[Description of the task] Only the lines from the one containing "[1:36.86-1:37.86]" to the end of the material are to be copied, exactly and in full; images stay out.

··· Supplied material ···

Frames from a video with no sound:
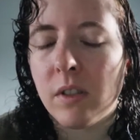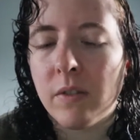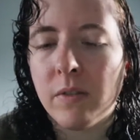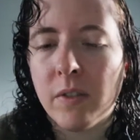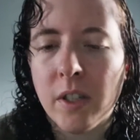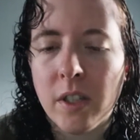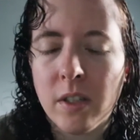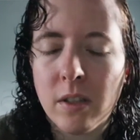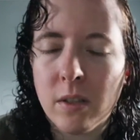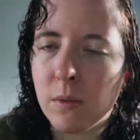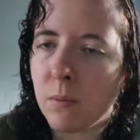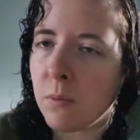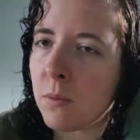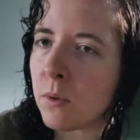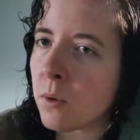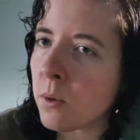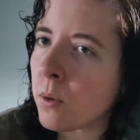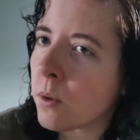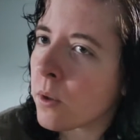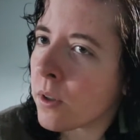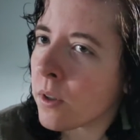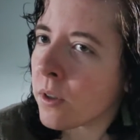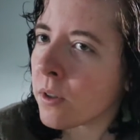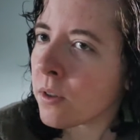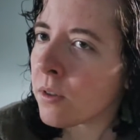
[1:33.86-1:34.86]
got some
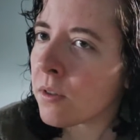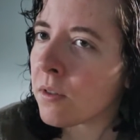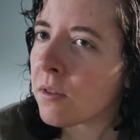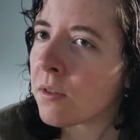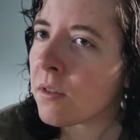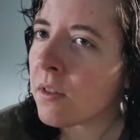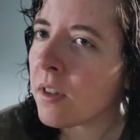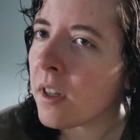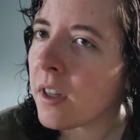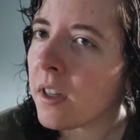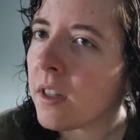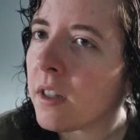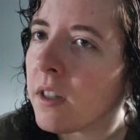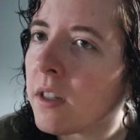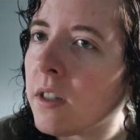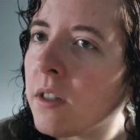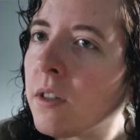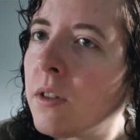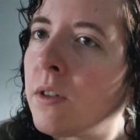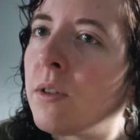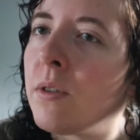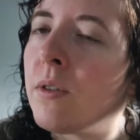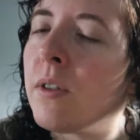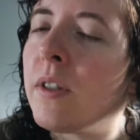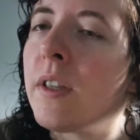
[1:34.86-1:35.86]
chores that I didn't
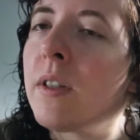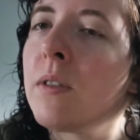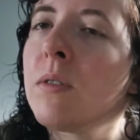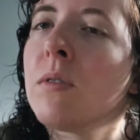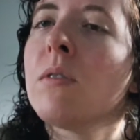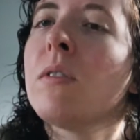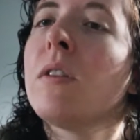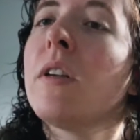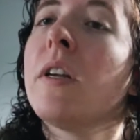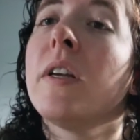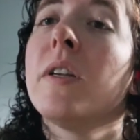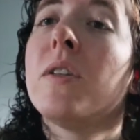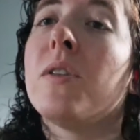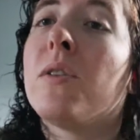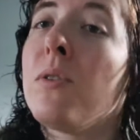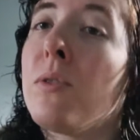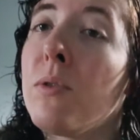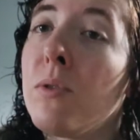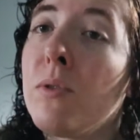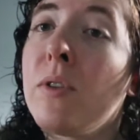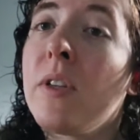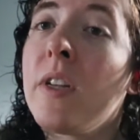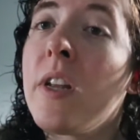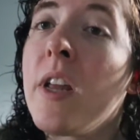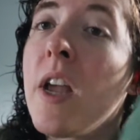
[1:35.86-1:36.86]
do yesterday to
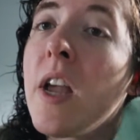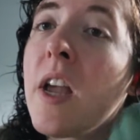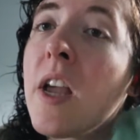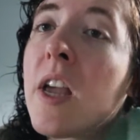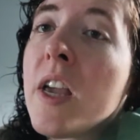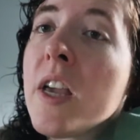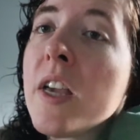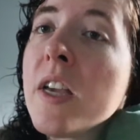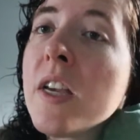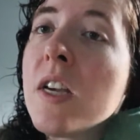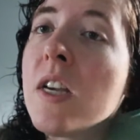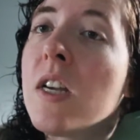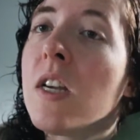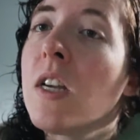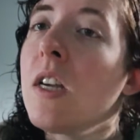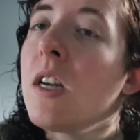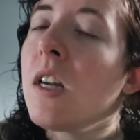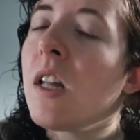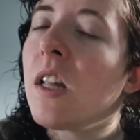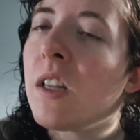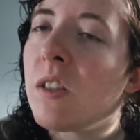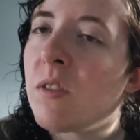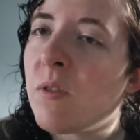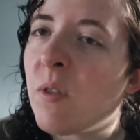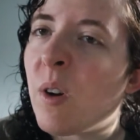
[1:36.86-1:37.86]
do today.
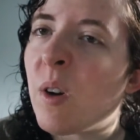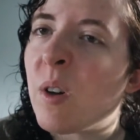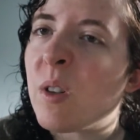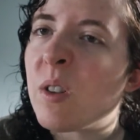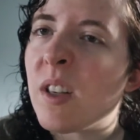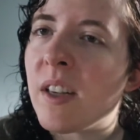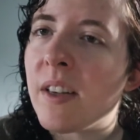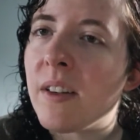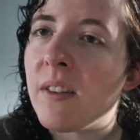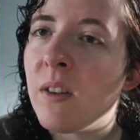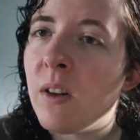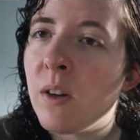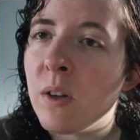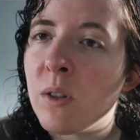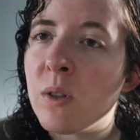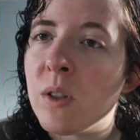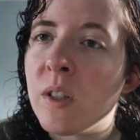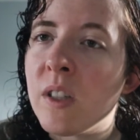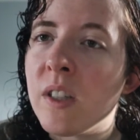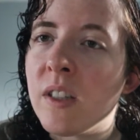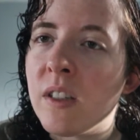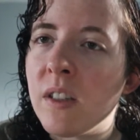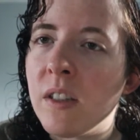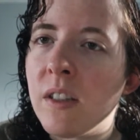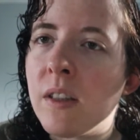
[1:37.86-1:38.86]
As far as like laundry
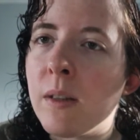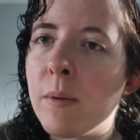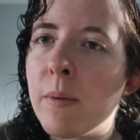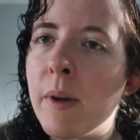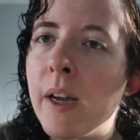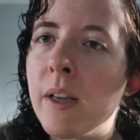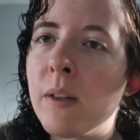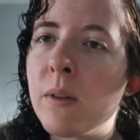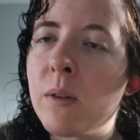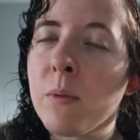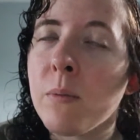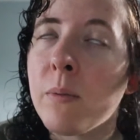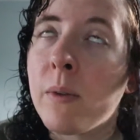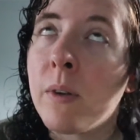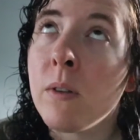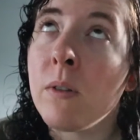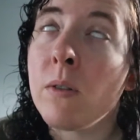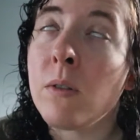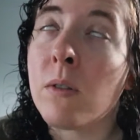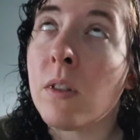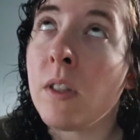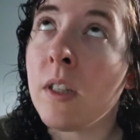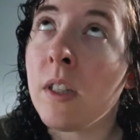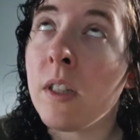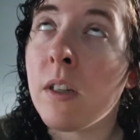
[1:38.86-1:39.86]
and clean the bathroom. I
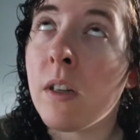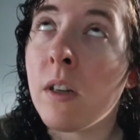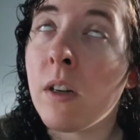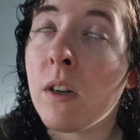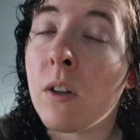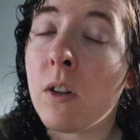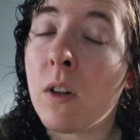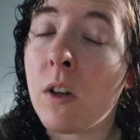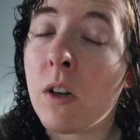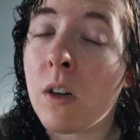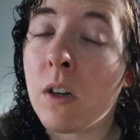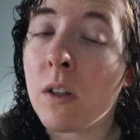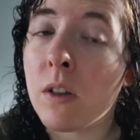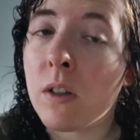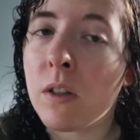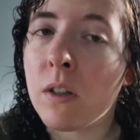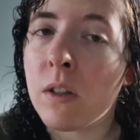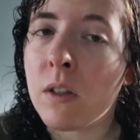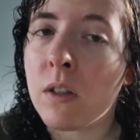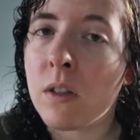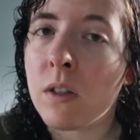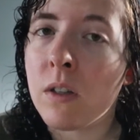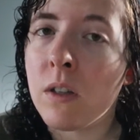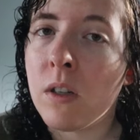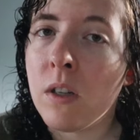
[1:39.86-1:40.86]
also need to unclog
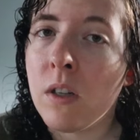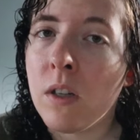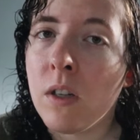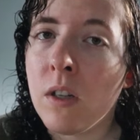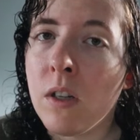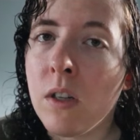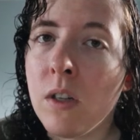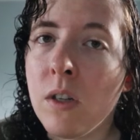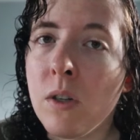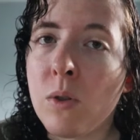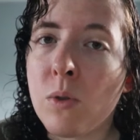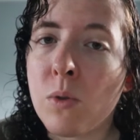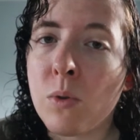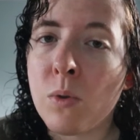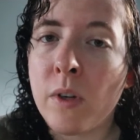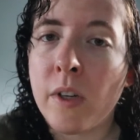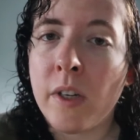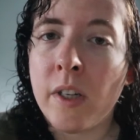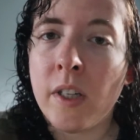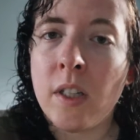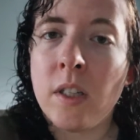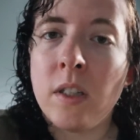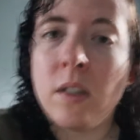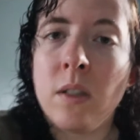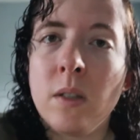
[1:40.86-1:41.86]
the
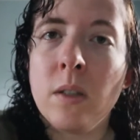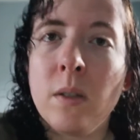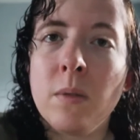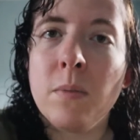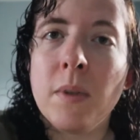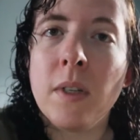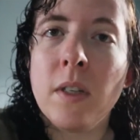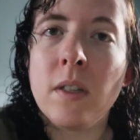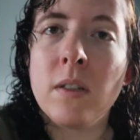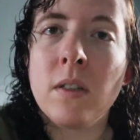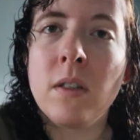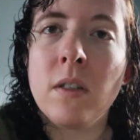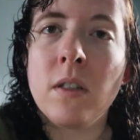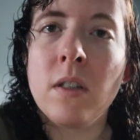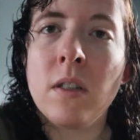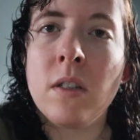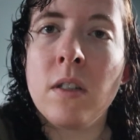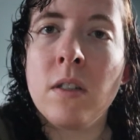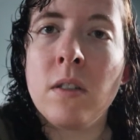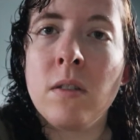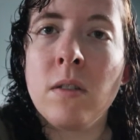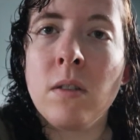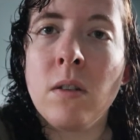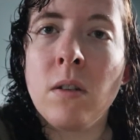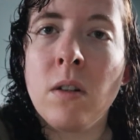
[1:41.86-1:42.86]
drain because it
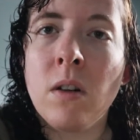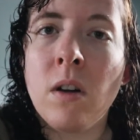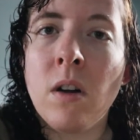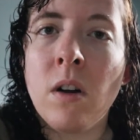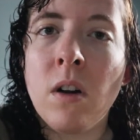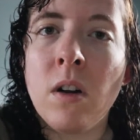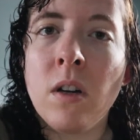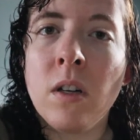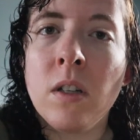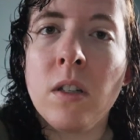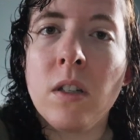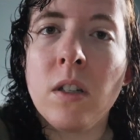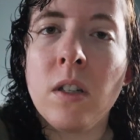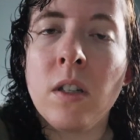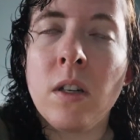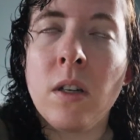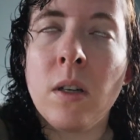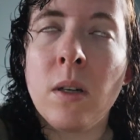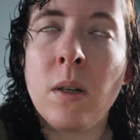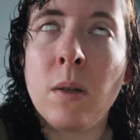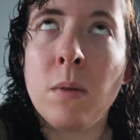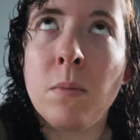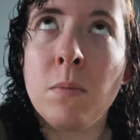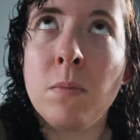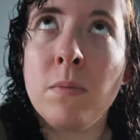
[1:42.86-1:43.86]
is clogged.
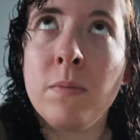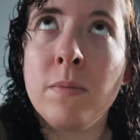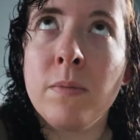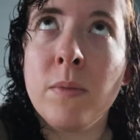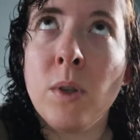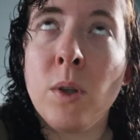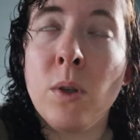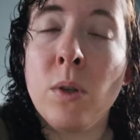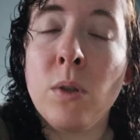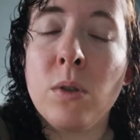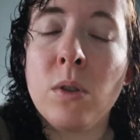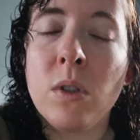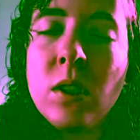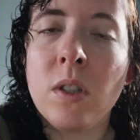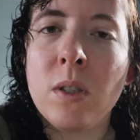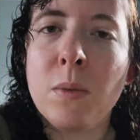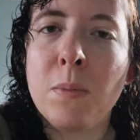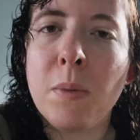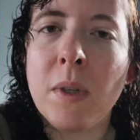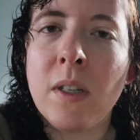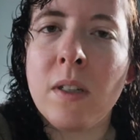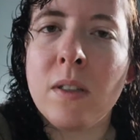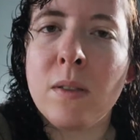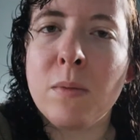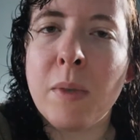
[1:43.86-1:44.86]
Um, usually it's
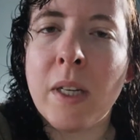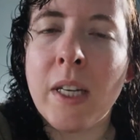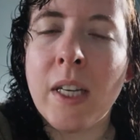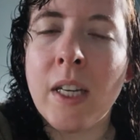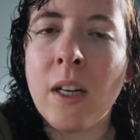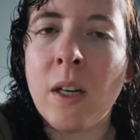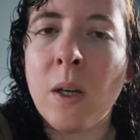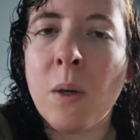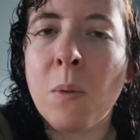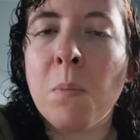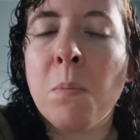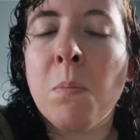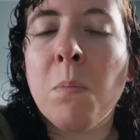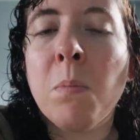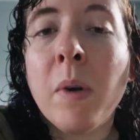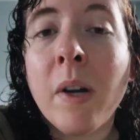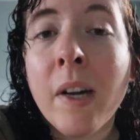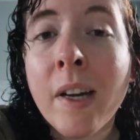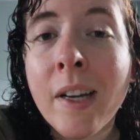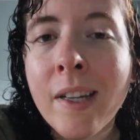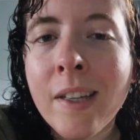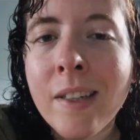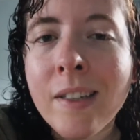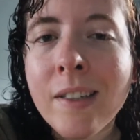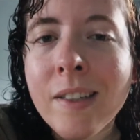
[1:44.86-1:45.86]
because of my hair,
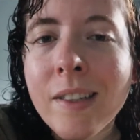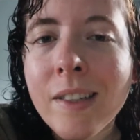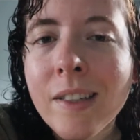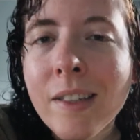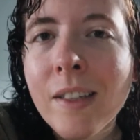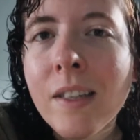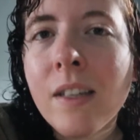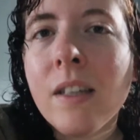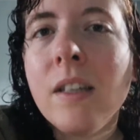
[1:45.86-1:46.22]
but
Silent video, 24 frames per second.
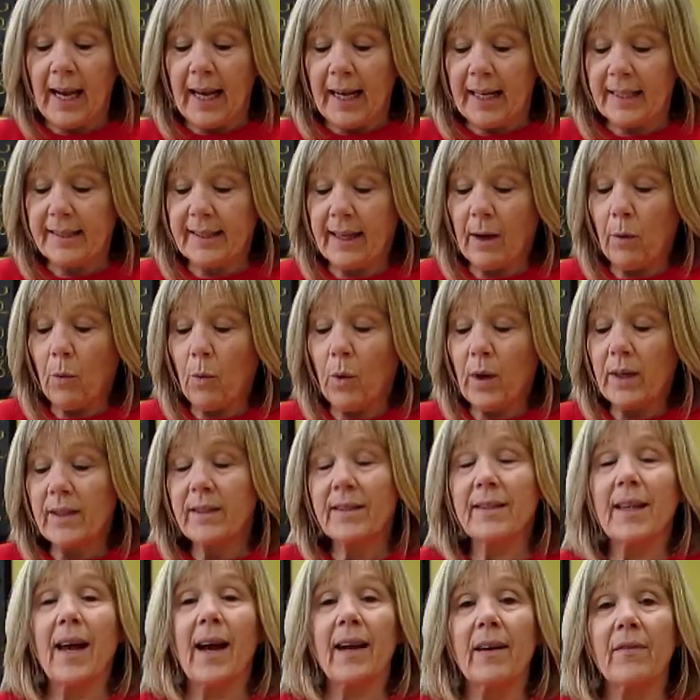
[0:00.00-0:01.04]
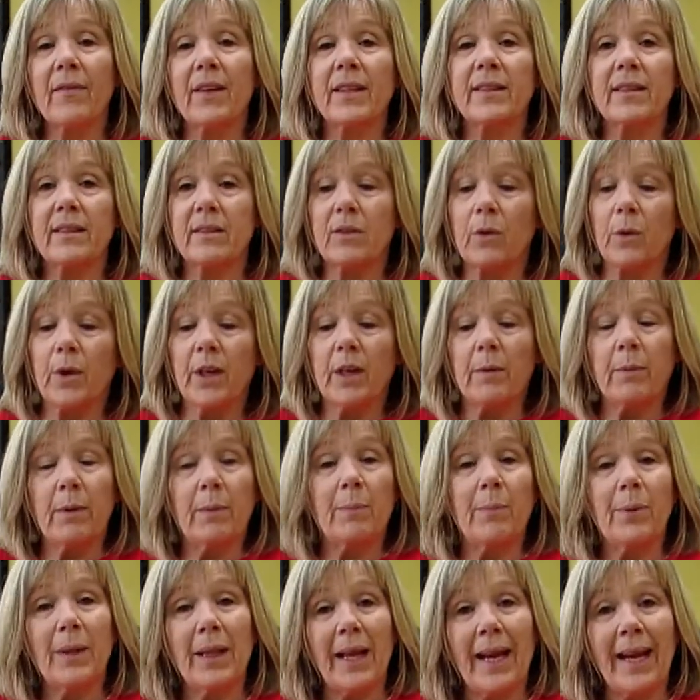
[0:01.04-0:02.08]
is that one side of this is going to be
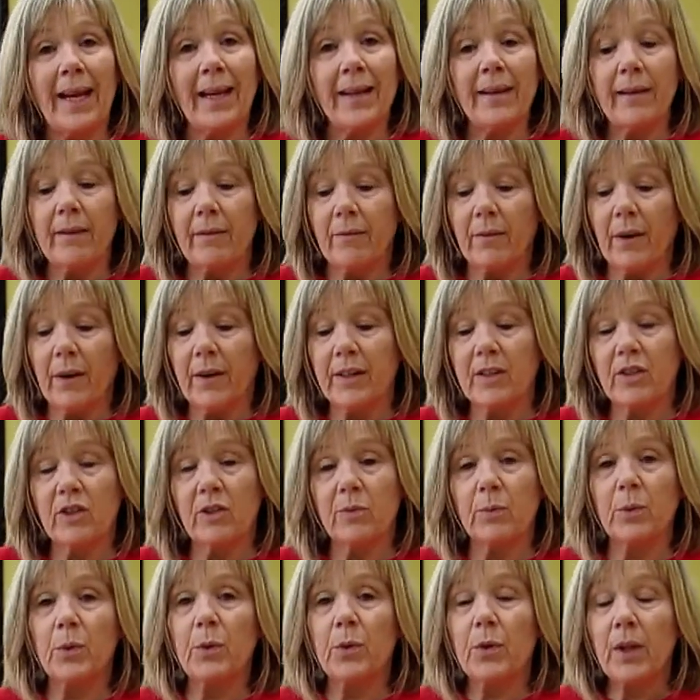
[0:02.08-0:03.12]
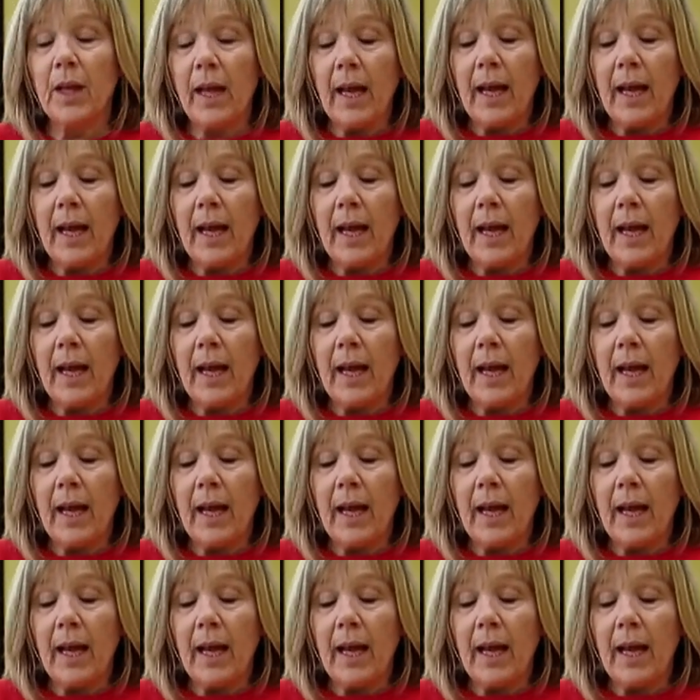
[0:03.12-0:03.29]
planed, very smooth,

···

[Exercise answer]
[1:36.86-1:37.86]
do today.
[1:37.86-1:38.86]
As far as like laundry
[1:38.86-1:39.86]
and clean the bathroom. I
[1:39.86-1:40.86]
also need to unclog
[1:40.86-1:41.86]
the
[1:41.86-1:42.86]
drain because it
[1:42.86-1:43.86]
is clogged.
[1:43.86-1:44.86]
Um, usually it's
[1:44.86-1:45.86]
because of my hair,
[1:45.86-1:46.22]
but
Silent video, 24 frames per second.
[0:00.00-0:01.04]
[0:01.04-0:02.08]
is that one side of this is going to be
[0:02.08-0:03.12]
[0:03.12-0:03.29]
planed, very smooth,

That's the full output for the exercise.